*Stored data entries*.
◆ ◆ ◆ ◆

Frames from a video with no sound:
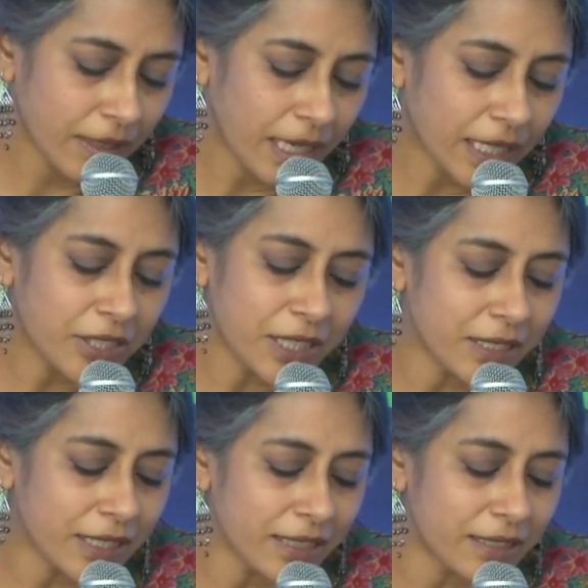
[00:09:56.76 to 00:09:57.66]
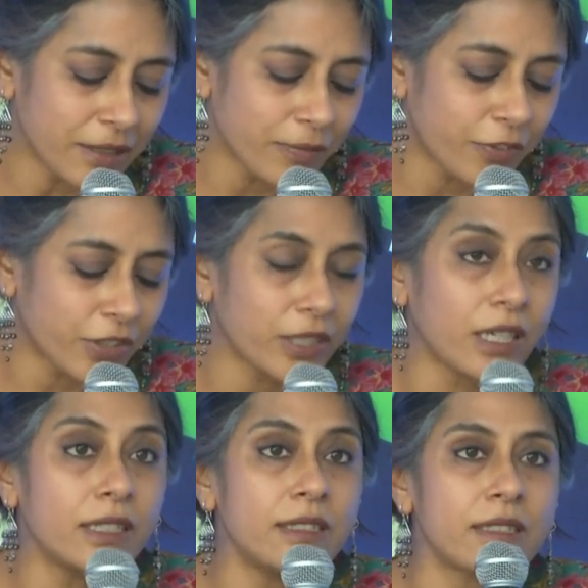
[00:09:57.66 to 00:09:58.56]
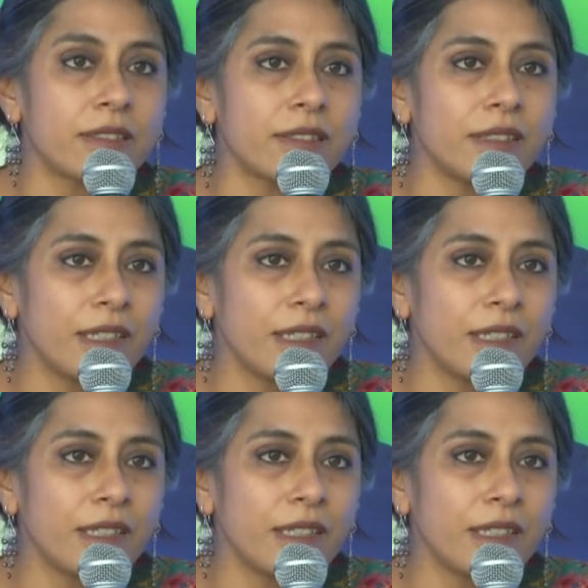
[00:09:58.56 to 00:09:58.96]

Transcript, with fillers: And she'd kiss him for an answer,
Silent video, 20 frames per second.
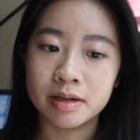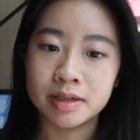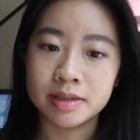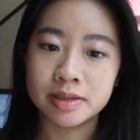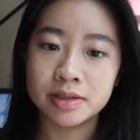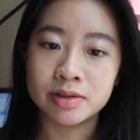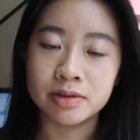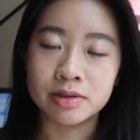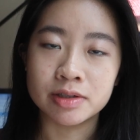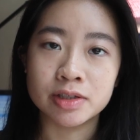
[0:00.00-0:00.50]

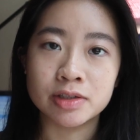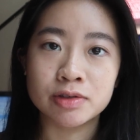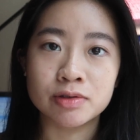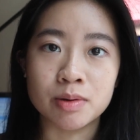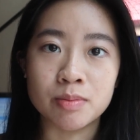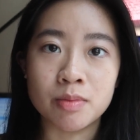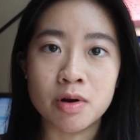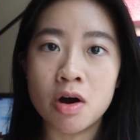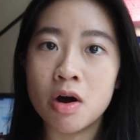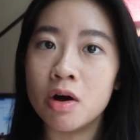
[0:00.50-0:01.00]
students
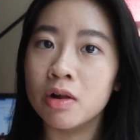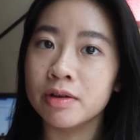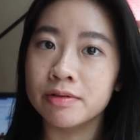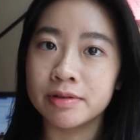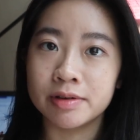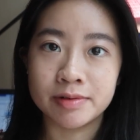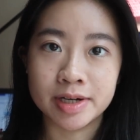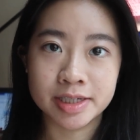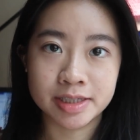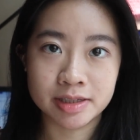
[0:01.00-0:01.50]
from all of
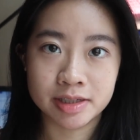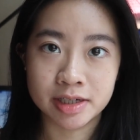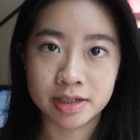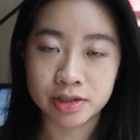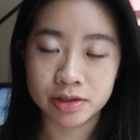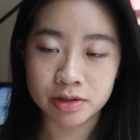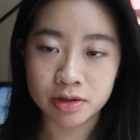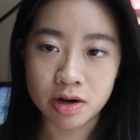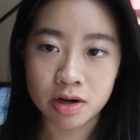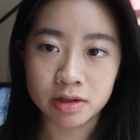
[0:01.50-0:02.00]
the
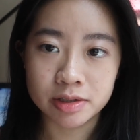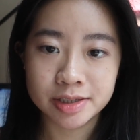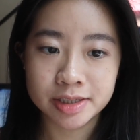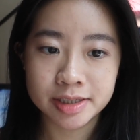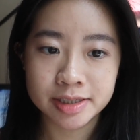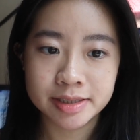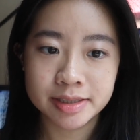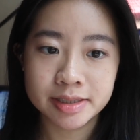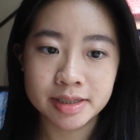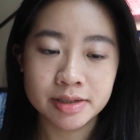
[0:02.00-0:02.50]
residential
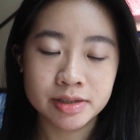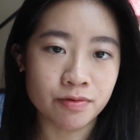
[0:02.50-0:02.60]
colleges.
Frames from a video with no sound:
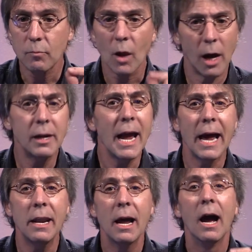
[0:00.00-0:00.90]

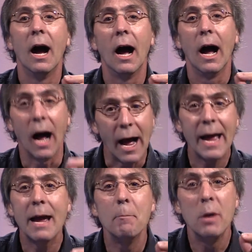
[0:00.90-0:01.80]
again, I
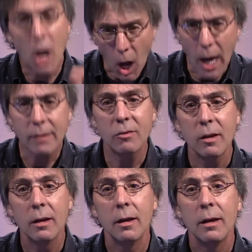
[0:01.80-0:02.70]
am not
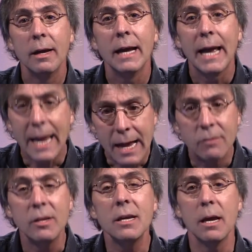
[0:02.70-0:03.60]

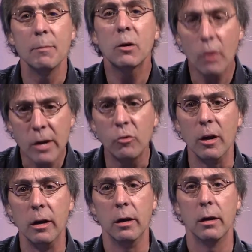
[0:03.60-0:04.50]
anti-immigration.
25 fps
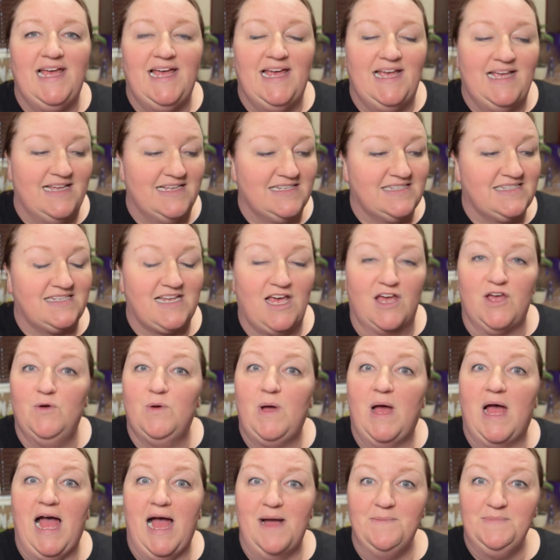So
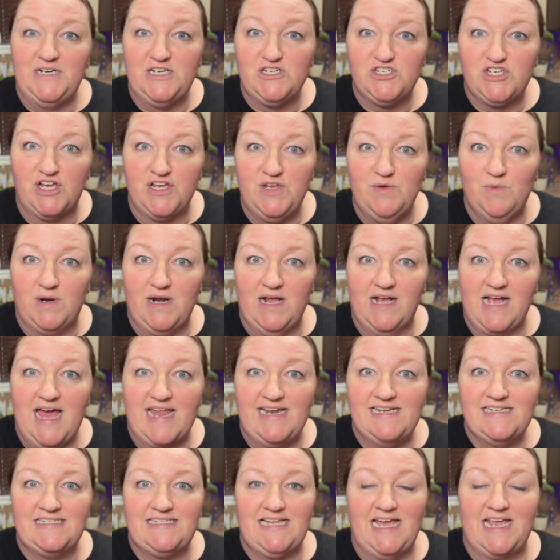I'm going to show you what I got
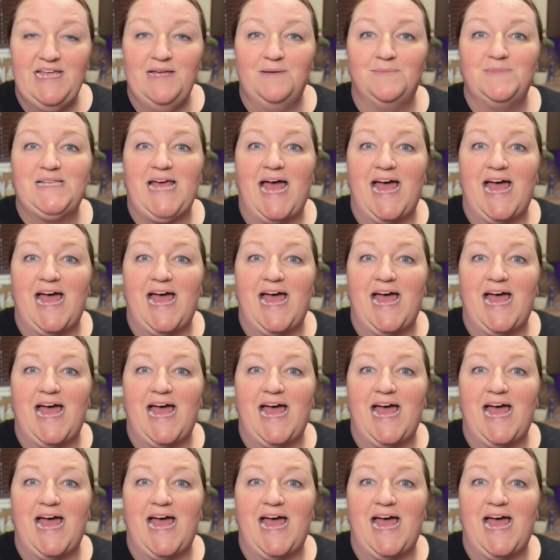at Sam's.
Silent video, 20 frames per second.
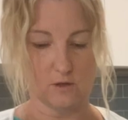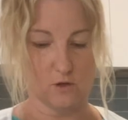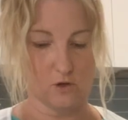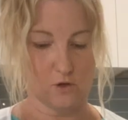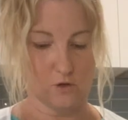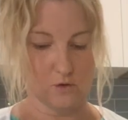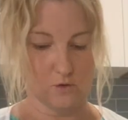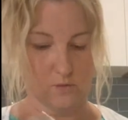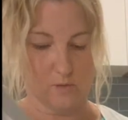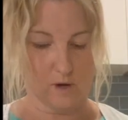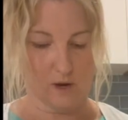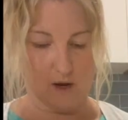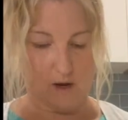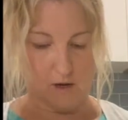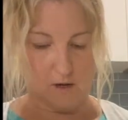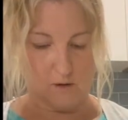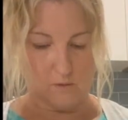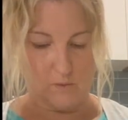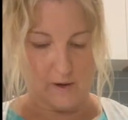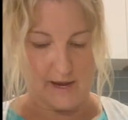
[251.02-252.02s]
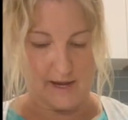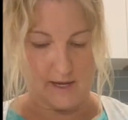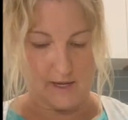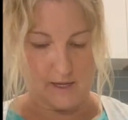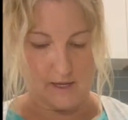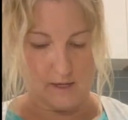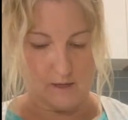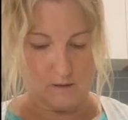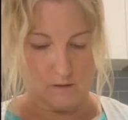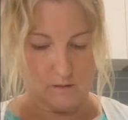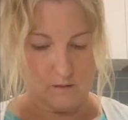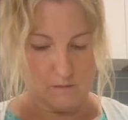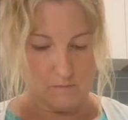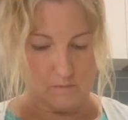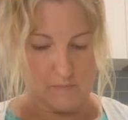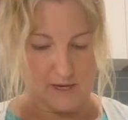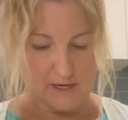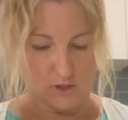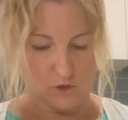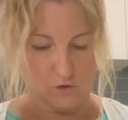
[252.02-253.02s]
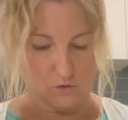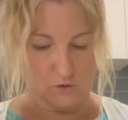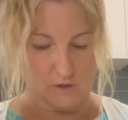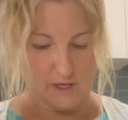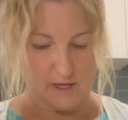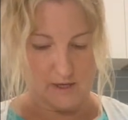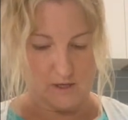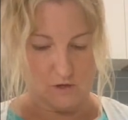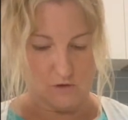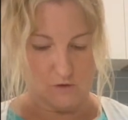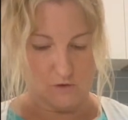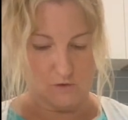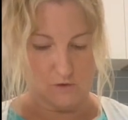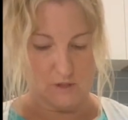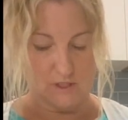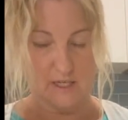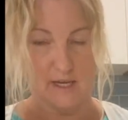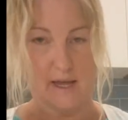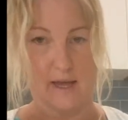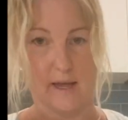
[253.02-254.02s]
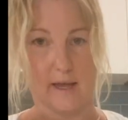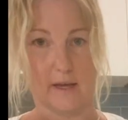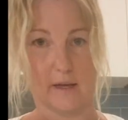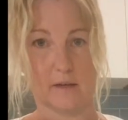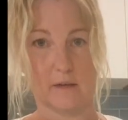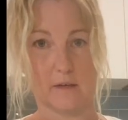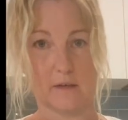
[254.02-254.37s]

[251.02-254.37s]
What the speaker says: you are weighing, make sure that you tear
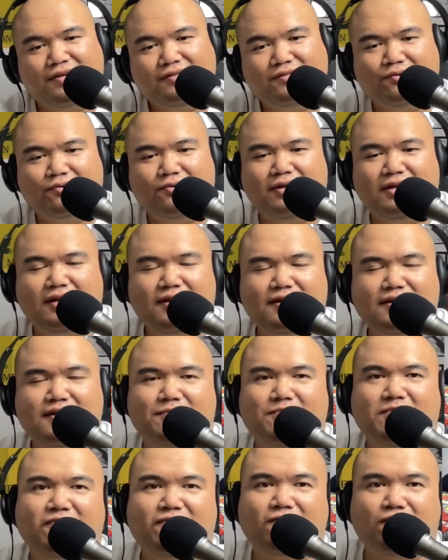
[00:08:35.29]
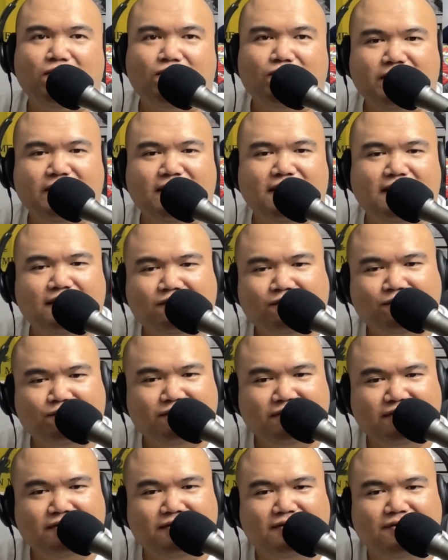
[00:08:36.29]
So Helenia, before we get into
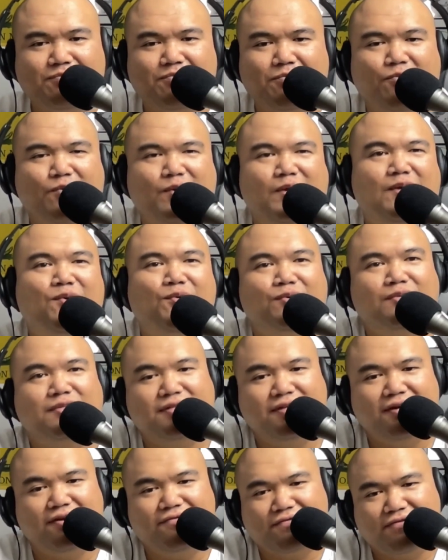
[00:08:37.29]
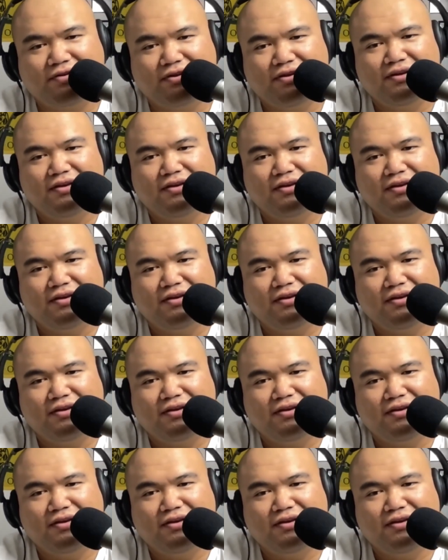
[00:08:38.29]
the Marine Corps stuff,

◆ ◆ ◆ ◆

*REQUIRED ACTION*.
Only the lines from the one with "Transcript, with fillers: And" through the last line of the records above are wanted, copied exactly and with pictures omitted.

*OUTPUT*.
Transcript, with fillers: And she'd kiss him for an answer,
Silent video, 20 frames per second.
[0:00.00-0:00.50]

[0:00.50-0:01.00]
students
[0:01.00-0:01.50]
from all of
[0:01.50-0:02.00]
the
[0:02.00-0:02.50]
residential
[0:02.50-0:02.60]
colleges.
Frames from a video with no sound:
[0:00.00-0:00.90]

[0:00.90-0:01.80]
again, I
[0:01.80-0:02.70]
am not
[0:02.70-0:03.60]

[0:03.60-0:04.50]
anti-immigration.
25 fps
So
I'm going to show you what I got
at Sam's.
Silent video, 20 frames per second.
[251.02-252.02s]
[252.02-253.02s]
[253.02-254.02s]
[254.02-254.37s]

[251.02-254.37s]
What the speaker says: you are weighing, make sure that you tear
[00:08:35.29]
[00:08:36.29]
So Helenia, before we get into
[00:08:37.29]
[00:08:38.29]
the Marine Corps stuff,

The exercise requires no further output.